— What you will do —
In this exercise, return the whole listing exactly, excluding any images.

════

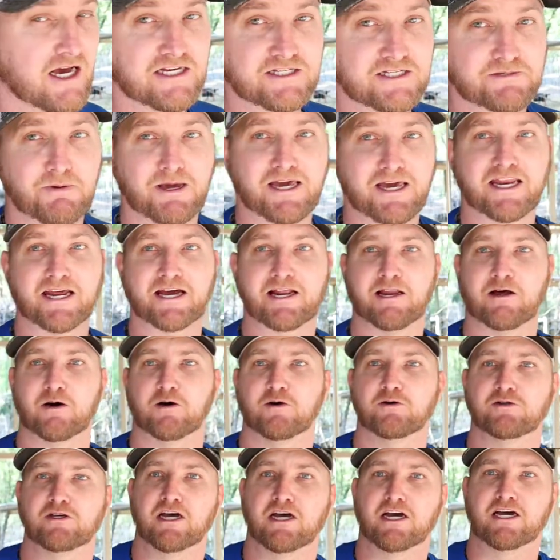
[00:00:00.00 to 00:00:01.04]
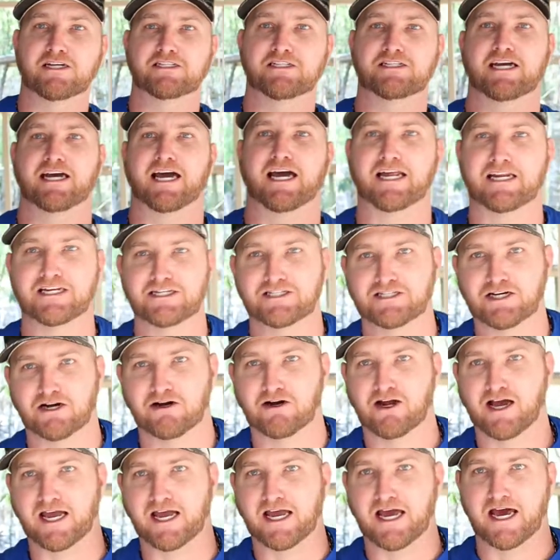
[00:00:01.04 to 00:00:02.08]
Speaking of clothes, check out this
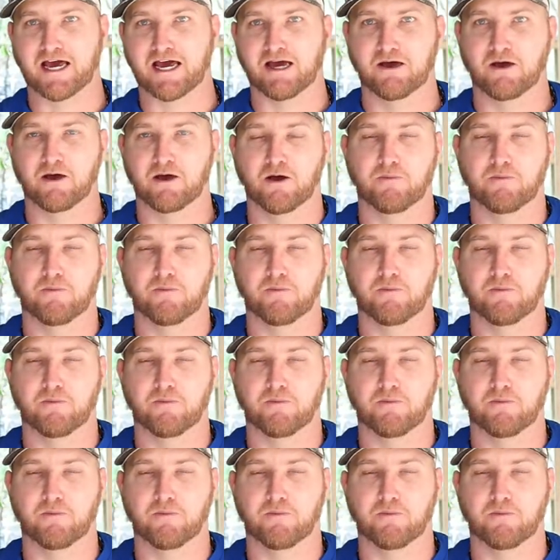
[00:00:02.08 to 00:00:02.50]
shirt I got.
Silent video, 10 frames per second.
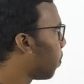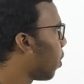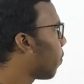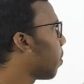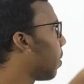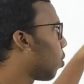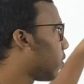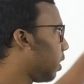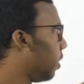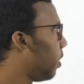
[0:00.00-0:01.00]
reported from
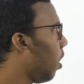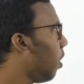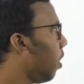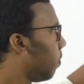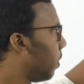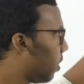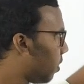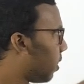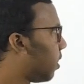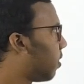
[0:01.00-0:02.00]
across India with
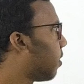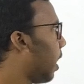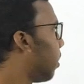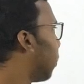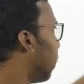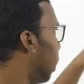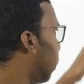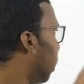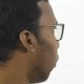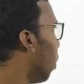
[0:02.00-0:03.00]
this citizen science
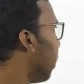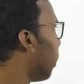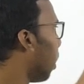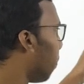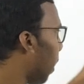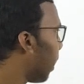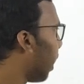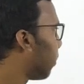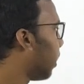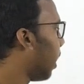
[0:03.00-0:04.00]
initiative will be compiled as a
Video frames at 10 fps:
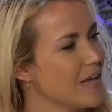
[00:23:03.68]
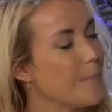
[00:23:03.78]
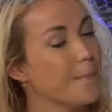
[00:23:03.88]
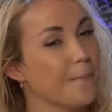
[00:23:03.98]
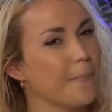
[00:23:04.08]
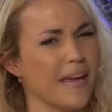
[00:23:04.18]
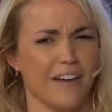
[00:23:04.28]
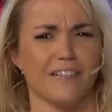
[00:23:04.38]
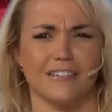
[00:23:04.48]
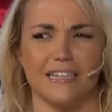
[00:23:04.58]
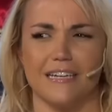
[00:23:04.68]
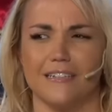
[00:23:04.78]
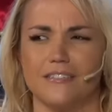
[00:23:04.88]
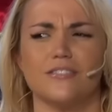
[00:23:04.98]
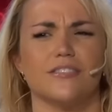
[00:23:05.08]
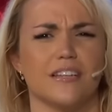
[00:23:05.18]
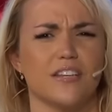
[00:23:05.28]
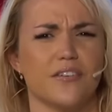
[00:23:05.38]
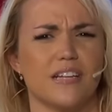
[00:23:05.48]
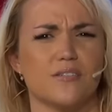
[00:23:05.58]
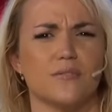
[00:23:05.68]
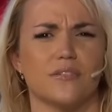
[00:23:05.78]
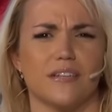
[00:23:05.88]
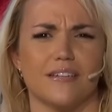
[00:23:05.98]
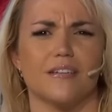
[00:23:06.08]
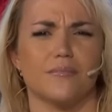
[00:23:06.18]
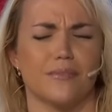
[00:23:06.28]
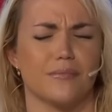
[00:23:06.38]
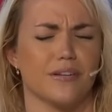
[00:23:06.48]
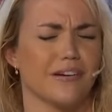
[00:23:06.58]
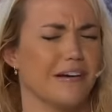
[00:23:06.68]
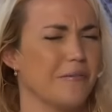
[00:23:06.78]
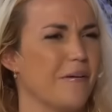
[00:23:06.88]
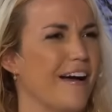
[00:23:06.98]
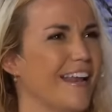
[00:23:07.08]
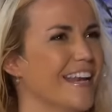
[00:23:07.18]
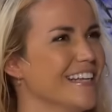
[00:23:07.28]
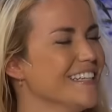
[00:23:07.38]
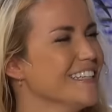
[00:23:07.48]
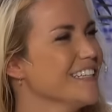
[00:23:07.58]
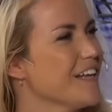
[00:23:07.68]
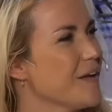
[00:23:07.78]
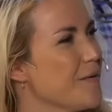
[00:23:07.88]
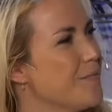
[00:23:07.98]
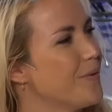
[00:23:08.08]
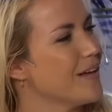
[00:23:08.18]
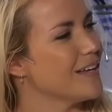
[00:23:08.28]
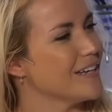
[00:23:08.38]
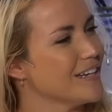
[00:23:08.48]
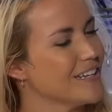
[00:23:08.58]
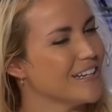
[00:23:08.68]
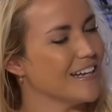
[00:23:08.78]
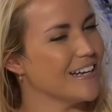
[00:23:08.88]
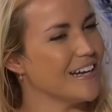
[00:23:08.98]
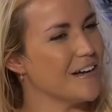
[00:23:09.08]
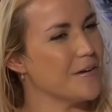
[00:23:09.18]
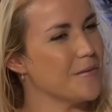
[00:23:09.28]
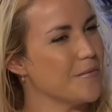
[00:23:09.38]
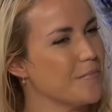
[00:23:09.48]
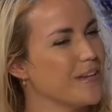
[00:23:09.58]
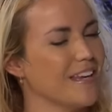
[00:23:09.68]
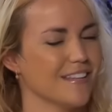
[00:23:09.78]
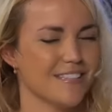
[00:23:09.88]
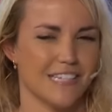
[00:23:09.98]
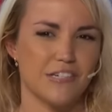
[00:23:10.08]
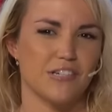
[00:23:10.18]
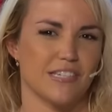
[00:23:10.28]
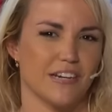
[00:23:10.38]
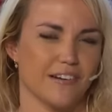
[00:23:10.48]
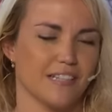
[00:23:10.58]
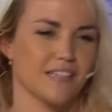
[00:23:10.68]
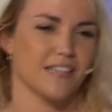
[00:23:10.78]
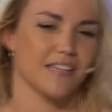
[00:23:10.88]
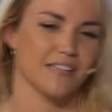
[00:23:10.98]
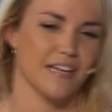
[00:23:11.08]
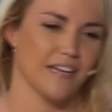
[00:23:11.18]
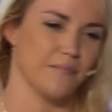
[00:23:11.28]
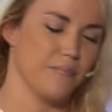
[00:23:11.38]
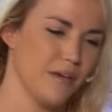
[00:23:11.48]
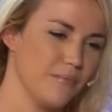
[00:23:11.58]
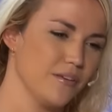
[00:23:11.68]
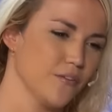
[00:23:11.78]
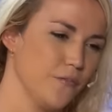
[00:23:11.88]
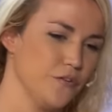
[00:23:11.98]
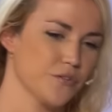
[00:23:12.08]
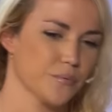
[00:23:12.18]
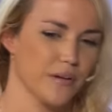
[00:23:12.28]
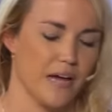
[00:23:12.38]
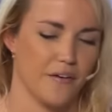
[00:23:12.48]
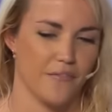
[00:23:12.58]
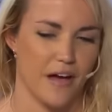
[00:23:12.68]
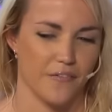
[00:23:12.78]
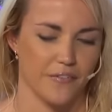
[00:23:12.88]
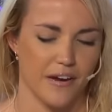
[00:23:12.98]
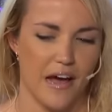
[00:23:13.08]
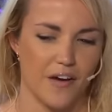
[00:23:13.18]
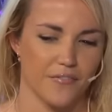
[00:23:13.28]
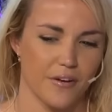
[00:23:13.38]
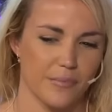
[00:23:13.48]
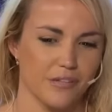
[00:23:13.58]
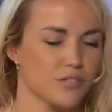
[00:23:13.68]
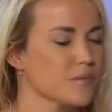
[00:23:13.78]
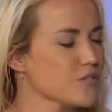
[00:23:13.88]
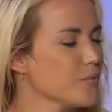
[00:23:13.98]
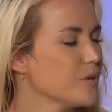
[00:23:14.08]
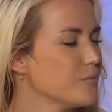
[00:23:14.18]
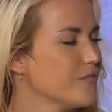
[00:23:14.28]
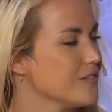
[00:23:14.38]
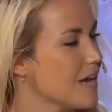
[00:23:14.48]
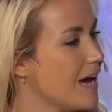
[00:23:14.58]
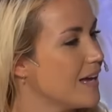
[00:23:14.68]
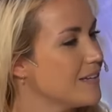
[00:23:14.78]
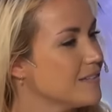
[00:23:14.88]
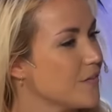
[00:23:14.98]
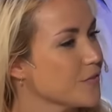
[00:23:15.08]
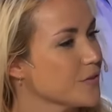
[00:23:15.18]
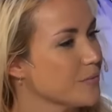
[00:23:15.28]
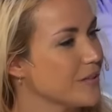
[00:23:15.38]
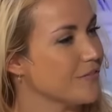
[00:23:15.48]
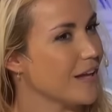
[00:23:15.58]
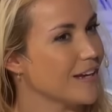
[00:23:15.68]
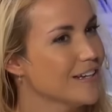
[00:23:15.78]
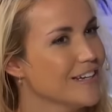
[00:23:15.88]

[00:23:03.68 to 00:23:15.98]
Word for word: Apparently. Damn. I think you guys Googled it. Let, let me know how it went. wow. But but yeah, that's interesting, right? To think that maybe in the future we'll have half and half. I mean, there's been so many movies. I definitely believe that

════

— Your solution —
[00:00:00.00 to 00:00:01.04]
[00:00:01.04 to 00:00:02.08]
Speaking of clothes, check out this
[00:00:02.08 to 00:00:02.50]
shirt I got.
Silent video, 10 frames per second.
[0:00.00-0:01.00]
reported from
[0:01.00-0:02.00]
across India with
[0:02.00-0:03.00]
this citizen science
[0:03.00-0:04.00]
initiative will be compiled as a
Video frames at 10 fps:
[00:23:03.68]
[00:23:03.78]
[00:23:03.88]
[00:23:03.98]
[00:23:04.08]
[00:23:04.18]
[00:23:04.28]
[00:23:04.38]
[00:23:04.48]
[00:23:04.58]
[00:23:04.68]
[00:23:04.78]
[00:23:04.88]
[00:23:04.98]
[00:23:05.08]
[00:23:05.18]
[00:23:05.28]
[00:23:05.38]
[00:23:05.48]
[00:23:05.58]
[00:23:05.68]
[00:23:05.78]
[00:23:05.88]
[00:23:05.98]
[00:23:06.08]
[00:23:06.18]
[00:23:06.28]
[00:23:06.38]
[00:23:06.48]
[00:23:06.58]
[00:23:06.68]
[00:23:06.78]
[00:23:06.88]
[00:23:06.98]
[00:23:07.08]
[00:23:07.18]
[00:23:07.28]
[00:23:07.38]
[00:23:07.48]
[00:23:07.58]
[00:23:07.68]
[00:23:07.78]
[00:23:07.88]
[00:23:07.98]
[00:23:08.08]
[00:23:08.18]
[00:23:08.28]
[00:23:08.38]
[00:23:08.48]
[00:23:08.58]
[00:23:08.68]
[00:23:08.78]
[00:23:08.88]
[00:23:08.98]
[00:23:09.08]
[00:23:09.18]
[00:23:09.28]
[00:23:09.38]
[00:23:09.48]
[00:23:09.58]
[00:23:09.68]
[00:23:09.78]
[00:23:09.88]
[00:23:09.98]
[00:23:10.08]
[00:23:10.18]
[00:23:10.28]
[00:23:10.38]
[00:23:10.48]
[00:23:10.58]
[00:23:10.68]
[00:23:10.78]
[00:23:10.88]
[00:23:10.98]
[00:23:11.08]
[00:23:11.18]
[00:23:11.28]
[00:23:11.38]
[00:23:11.48]
[00:23:11.58]
[00:23:11.68]
[00:23:11.78]
[00:23:11.88]
[00:23:11.98]
[00:23:12.08]
[00:23:12.18]
[00:23:12.28]
[00:23:12.38]
[00:23:12.48]
[00:23:12.58]
[00:23:12.68]
[00:23:12.78]
[00:23:12.88]
[00:23:12.98]
[00:23:13.08]
[00:23:13.18]
[00:23:13.28]
[00:23:13.38]
[00:23:13.48]
[00:23:13.58]
[00:23:13.68]
[00:23:13.78]
[00:23:13.88]
[00:23:13.98]
[00:23:14.08]
[00:23:14.18]
[00:23:14.28]
[00:23:14.38]
[00:23:14.48]
[00:23:14.58]
[00:23:14.68]
[00:23:14.78]
[00:23:14.88]
[00:23:14.98]
[00:23:15.08]
[00:23:15.18]
[00:23:15.28]
[00:23:15.38]
[00:23:15.48]
[00:23:15.58]
[00:23:15.68]
[00:23:15.78]
[00:23:15.88]

[00:23:03.68 to 00:23:15.98]
Word for word: Apparently. Damn. I think you guys Googled it. Let, let me know how it went. wow. But but yeah, that's interesting, right? To think that maybe in the future we'll have half and half. I mean, there's been so many movies. I definitely believe that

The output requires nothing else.